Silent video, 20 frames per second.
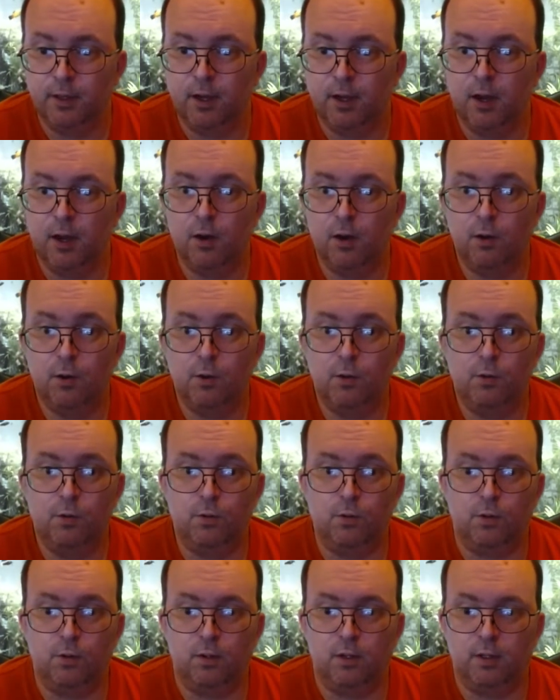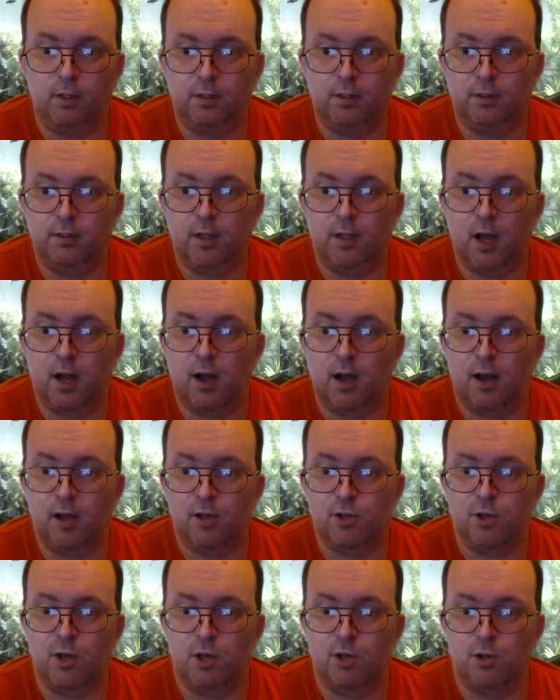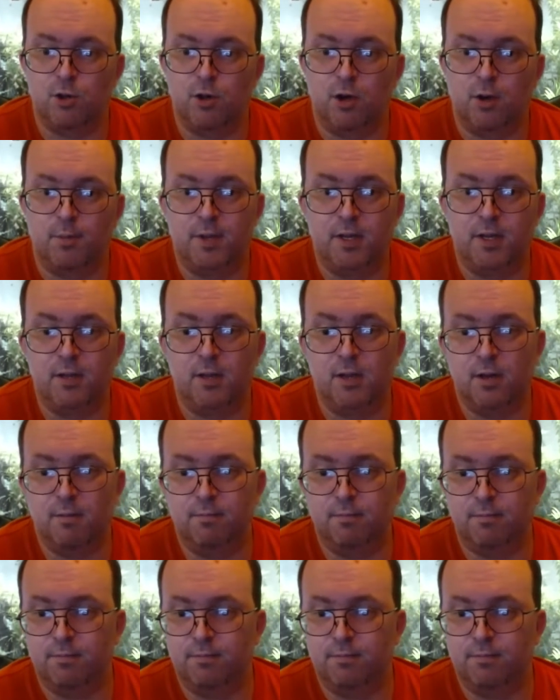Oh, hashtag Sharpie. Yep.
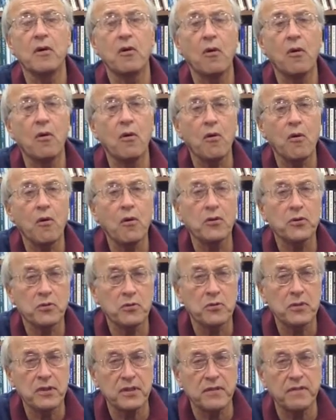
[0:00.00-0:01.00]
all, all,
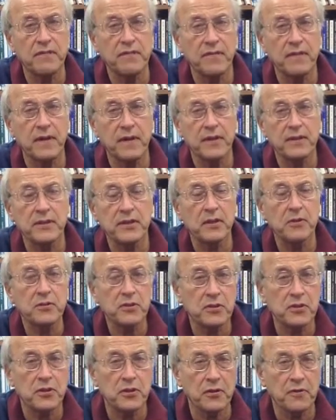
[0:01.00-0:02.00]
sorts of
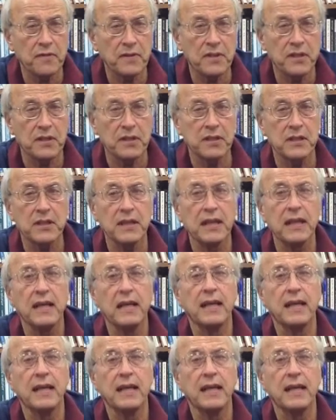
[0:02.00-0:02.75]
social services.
◇ ◇ ◇ ◇
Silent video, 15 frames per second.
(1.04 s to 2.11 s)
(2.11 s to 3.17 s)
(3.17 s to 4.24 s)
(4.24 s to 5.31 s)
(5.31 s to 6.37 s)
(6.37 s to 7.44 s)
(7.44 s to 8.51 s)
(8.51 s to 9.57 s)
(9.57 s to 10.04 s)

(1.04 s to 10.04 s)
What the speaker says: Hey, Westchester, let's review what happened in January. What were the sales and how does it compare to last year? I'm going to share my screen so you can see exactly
◇ ◇ ◇ ◇
#### Work to be completed:
Out of the data above, give again only the lines starting at the one holding "(8.51 s to 9.57 s)" and ending at the one holding "What the speaker", unchanged.

#### Exercise result:
(8.51 s to 9.57 s)
(9.57 s to 10.04 s)

(1.04 s to 10.04 s)
What the speaker says: Hey, Westchester, let's review what happened in January. What were the sales and how does it compare to last year? I'm going to share my screen so you can see exactly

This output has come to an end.